映画『リトルガール』を見てきた。内容としては、対象がたまたまトランスジェンダーだったというだけで、家族のドキュメンタリーであった。家族というものが苦手なので、あまり好印象は持てなかった。退屈だったりつまらなかったりしたわけではないけど、ずっと冷めた気配で見ていたのはそれが原因か。
内容云々ではないけど、尾花で見る映画はやっぱり苦手だった。前口上が要らない。要らなさすぎる。あれには需要があるんだろうか。自己満足でやっているとしか思えない。上映自体に自己満足な部分が多いのだろうから、自己満足で前口上して何が問題ある、と言われれば言い返す余地はないのだけれど、勘弁してほしい。だから次回の映画は見に行くつもりだけど、ギリギリで滑り込んで前口上をなるべく聞かないようにできないかな。前の席に座ることはできなくなるけど。背に腹は代えられない。前に座れないよりも、前口上を聞くほうがよっぽど嫌なのだ。
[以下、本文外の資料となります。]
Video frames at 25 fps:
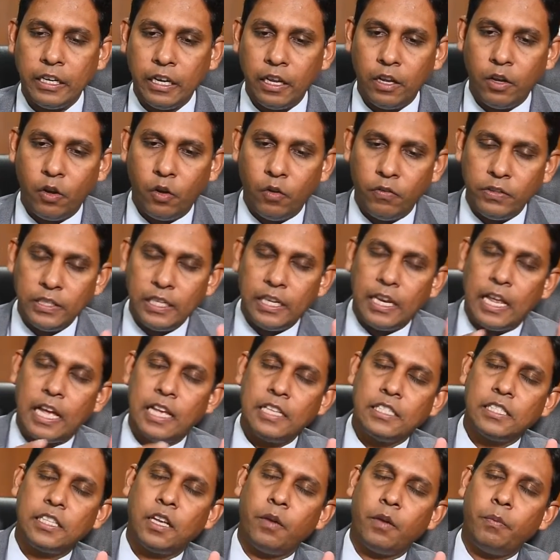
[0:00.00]
over the
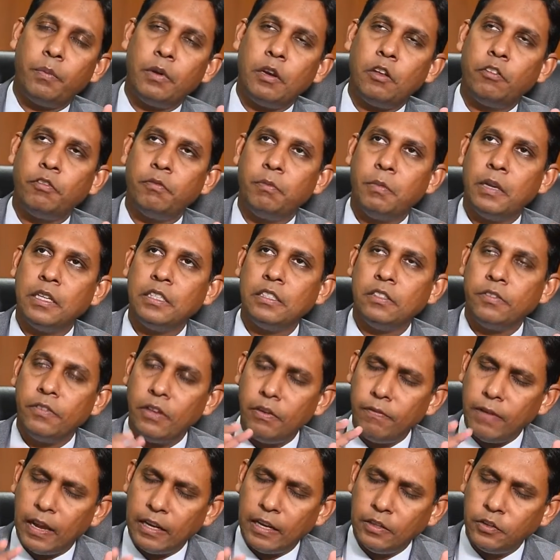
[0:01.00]
last couple of months,
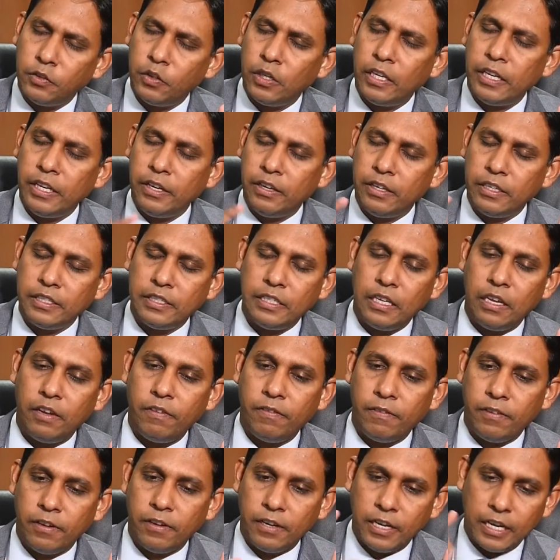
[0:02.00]
we've actually
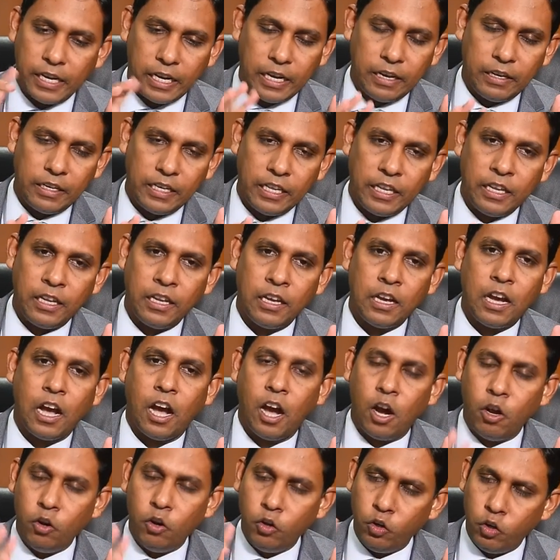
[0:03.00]
received rating
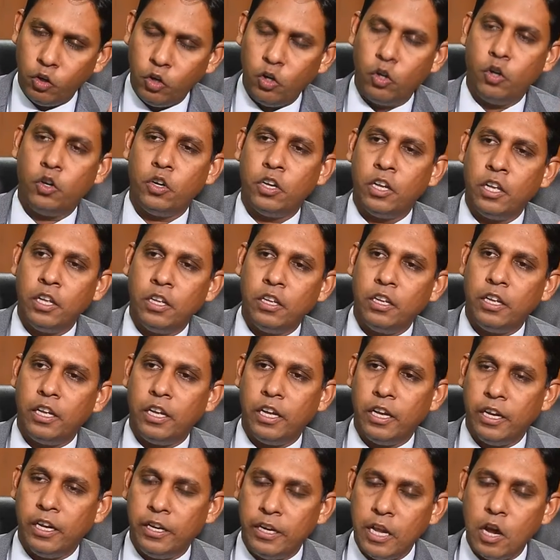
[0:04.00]
outlook
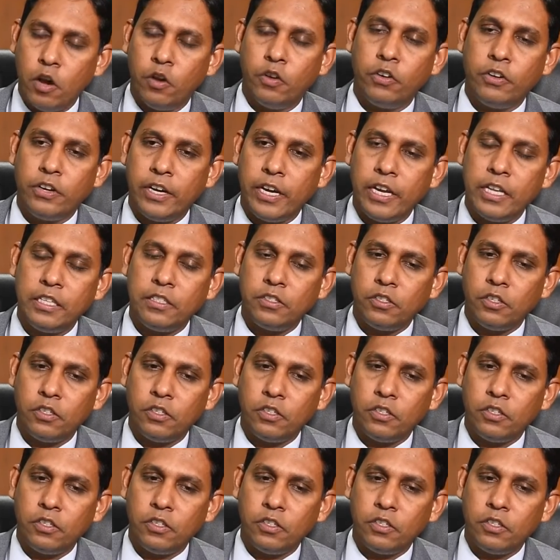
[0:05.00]
downgrade.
ここまでどんだけ嫌がってるねん、という感じでもある。なぜそんなに嫌かと言えば、こちらは必死になって物語の概要や前情報を摂取しないようにしているのにも関わらず、無遠慮にもネタバレに近いことまで言ってくるからだ。物語を見る気分が萎える。これからこういう物語が始まる、続くんだなと分かりながら見るのは、楽しさ半減だと思うんだ。
いつからこういう考えになったのだろうか。昔は、例えば小説であれば裏表紙のあらすじでどんな物語か確認してから読むのが普通だった。今となっては、(そもそも文庫を読むことが少なくなったけど)読み終わってから裏表紙のあらすじを確認してまとめられ方を楽しむ始末である。印象として残っているのは『ゴリオ爺さん』である。あらすじで全て書いてしまっている。そこまで豪気なものは今まで『ゴリオ爺さん』だけだった。だからそれまでにあらすじを読まなくなったきっかけがあるはずなんだけど、覚えていない。
本の楽しみ方もずいぶん変わったな、今後も自分がどう変化していくか楽しみである……みたいな締め方がきれいではあるけれど、きれいな締めは求めていないし、かといって納得できる締めも思いつかなかったから、これが締め。